Output, word for word, the line that contains "[0:00.40-0:00.60]" and all lines following it to the end of the listing. Drop the pictures.

Start of INPUT FOR THIS TASK

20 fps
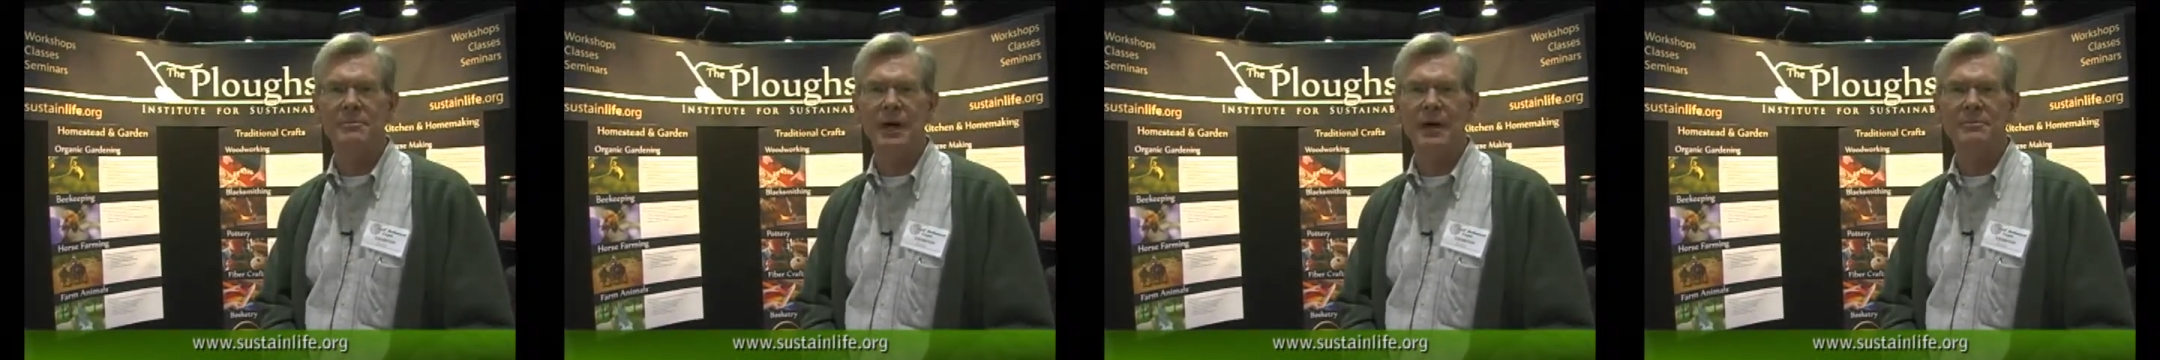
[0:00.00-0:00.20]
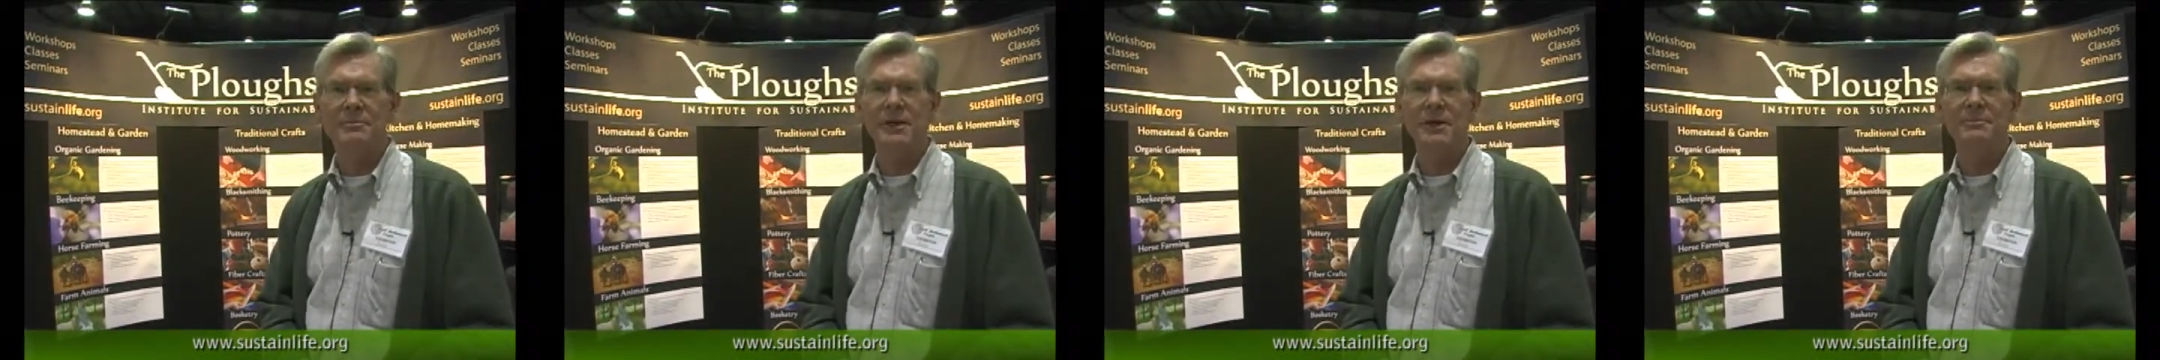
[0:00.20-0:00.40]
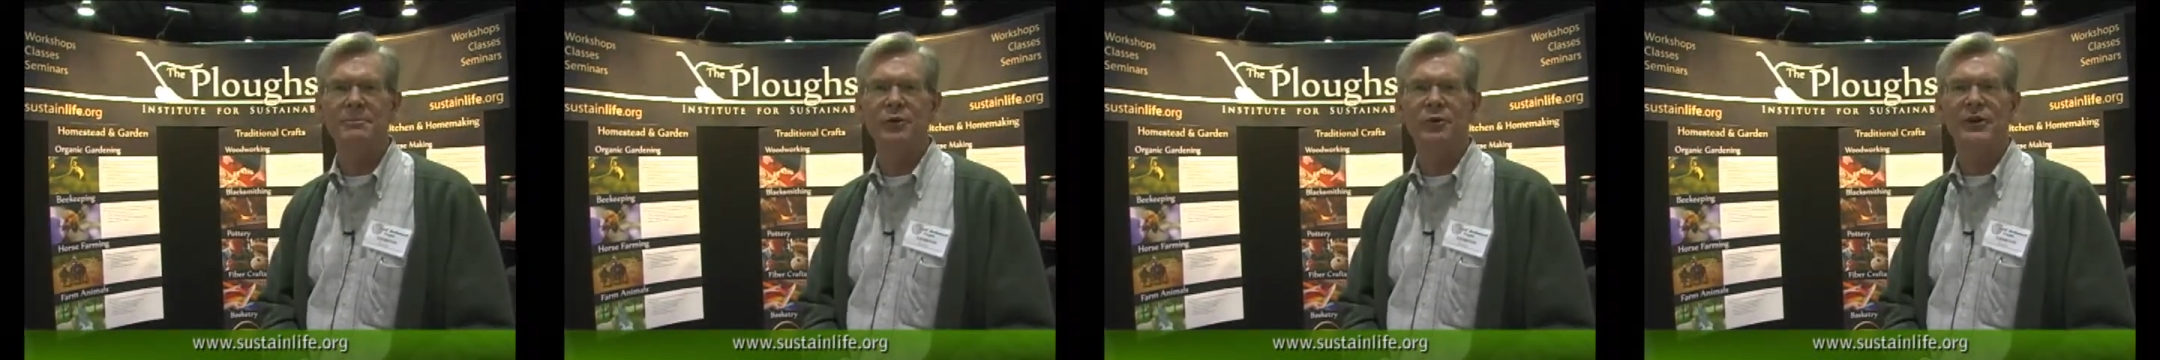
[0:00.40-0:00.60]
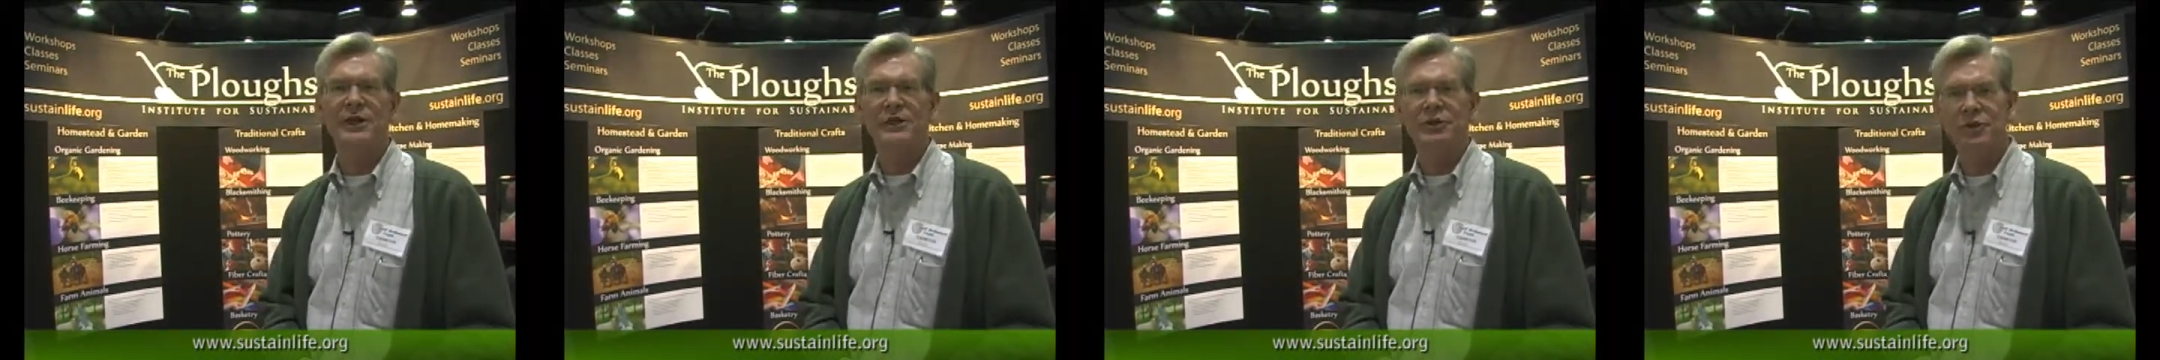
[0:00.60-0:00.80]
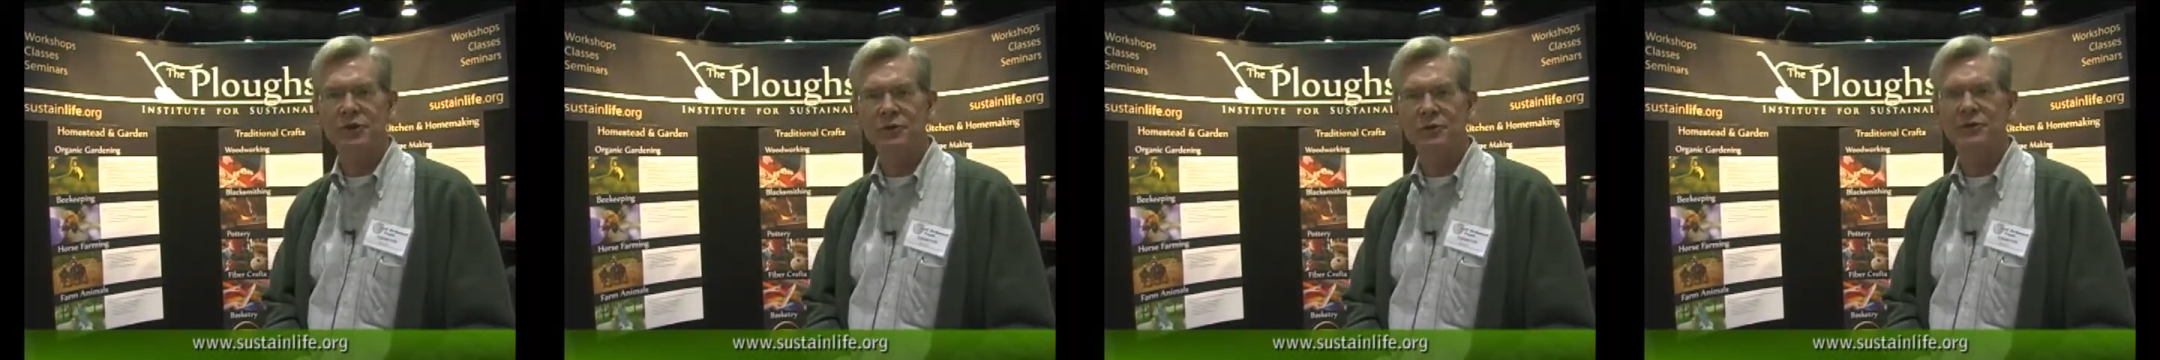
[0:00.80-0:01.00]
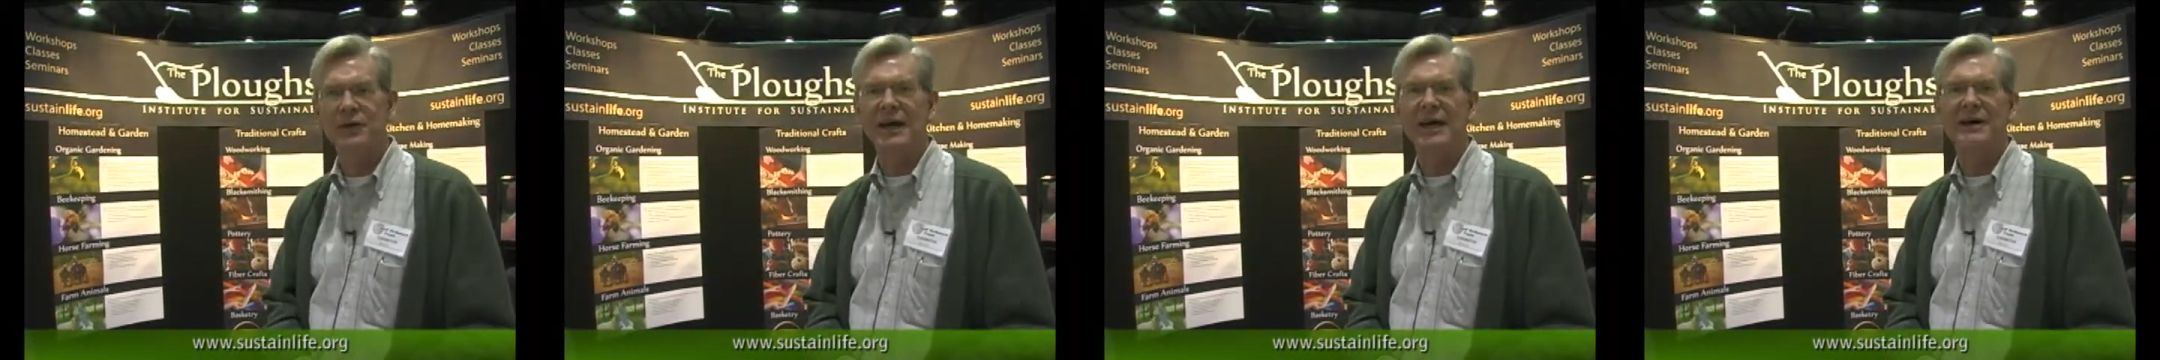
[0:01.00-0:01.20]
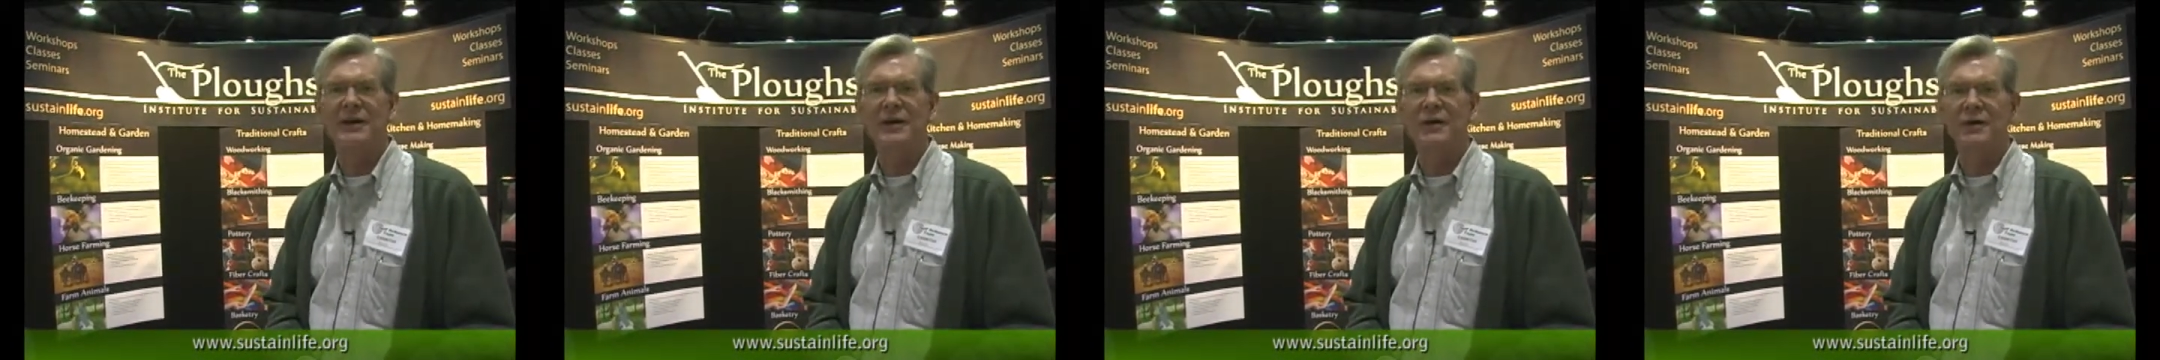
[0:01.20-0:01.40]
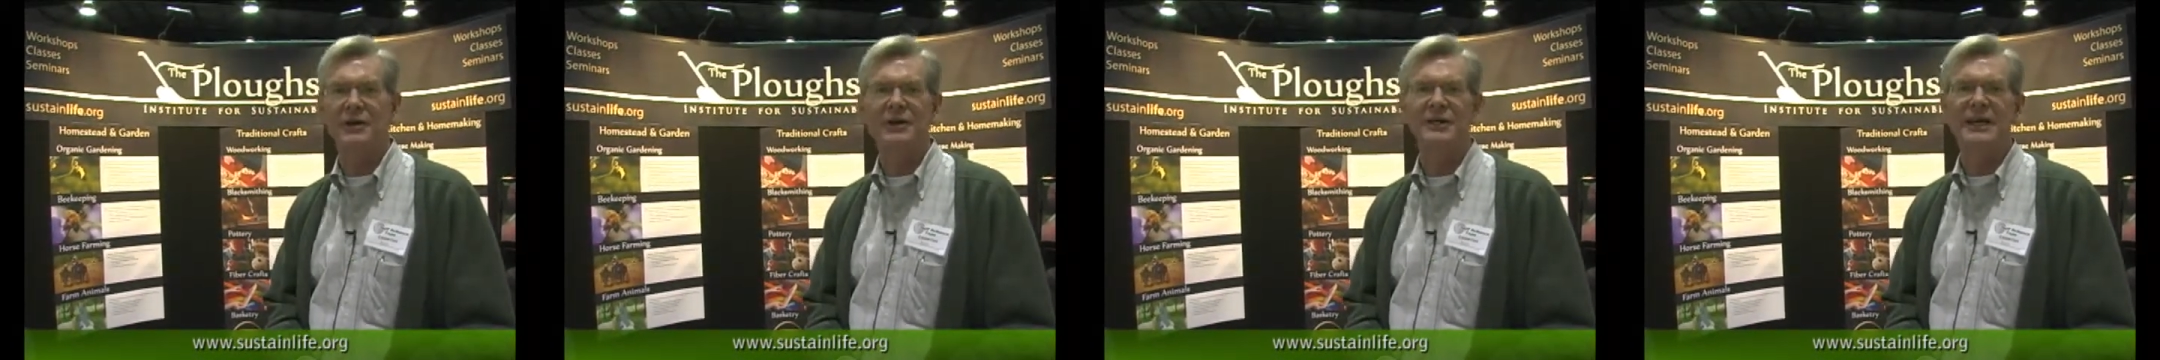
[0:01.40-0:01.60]
by people that do that
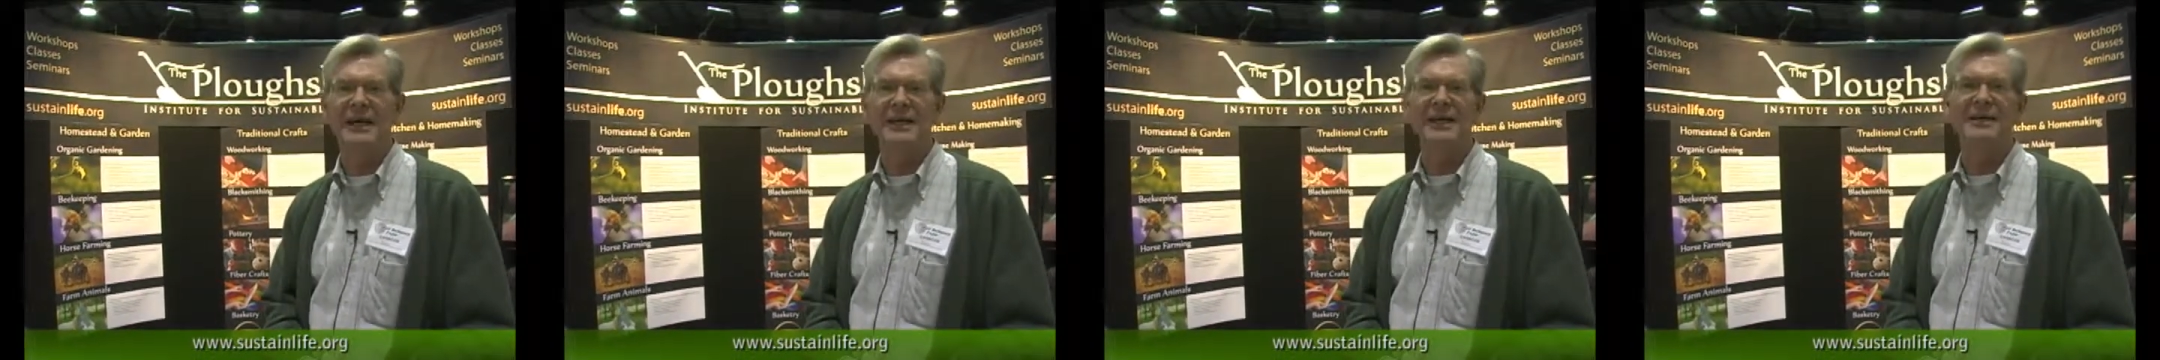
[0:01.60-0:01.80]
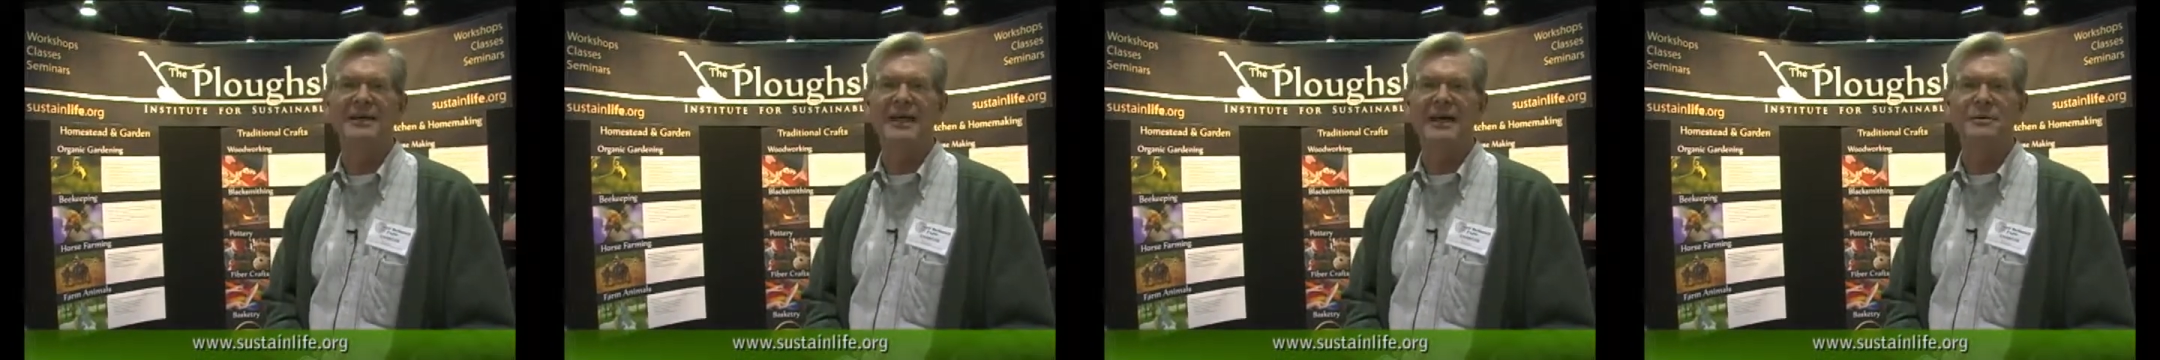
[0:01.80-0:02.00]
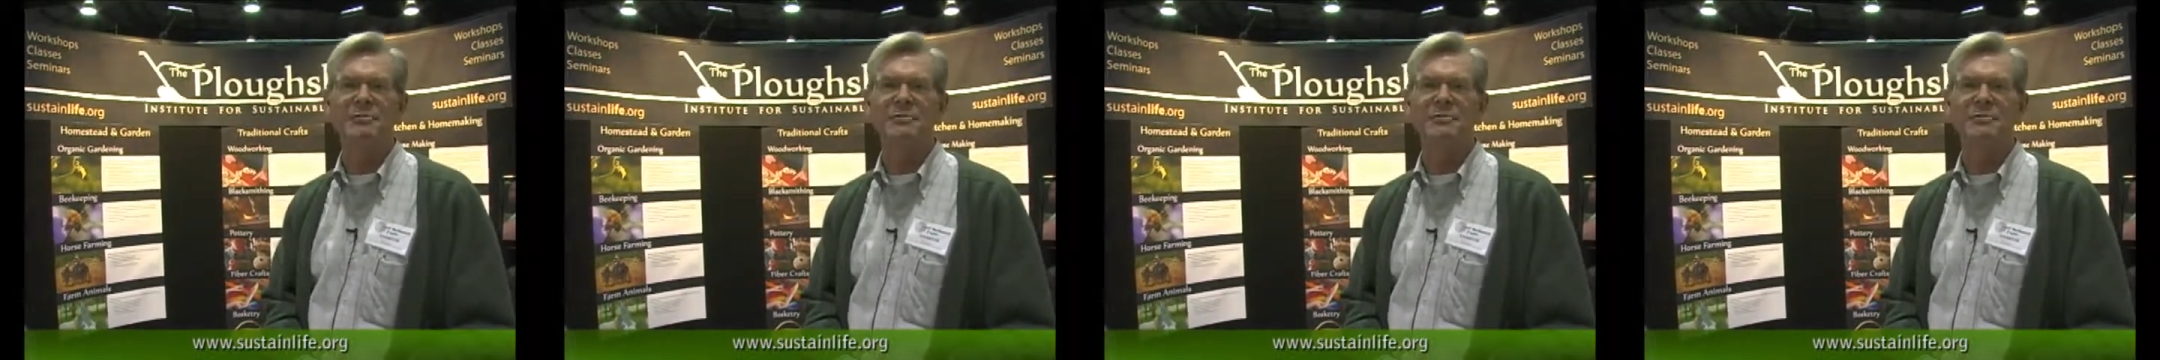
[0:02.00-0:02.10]
on a day to day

End of INPUT FOR THIS TASK

:: EXERCISE RESPONSE ::
[0:00.40-0:00.60]
[0:00.60-0:00.80]
[0:00.80-0:01.00]
[0:01.00-0:01.20]
[0:01.20-0:01.40]
[0:01.40-0:01.60]
by people that do that
[0:01.60-0:01.80]
[0:01.80-0:02.00]
[0:02.00-0:02.10]
on a day to day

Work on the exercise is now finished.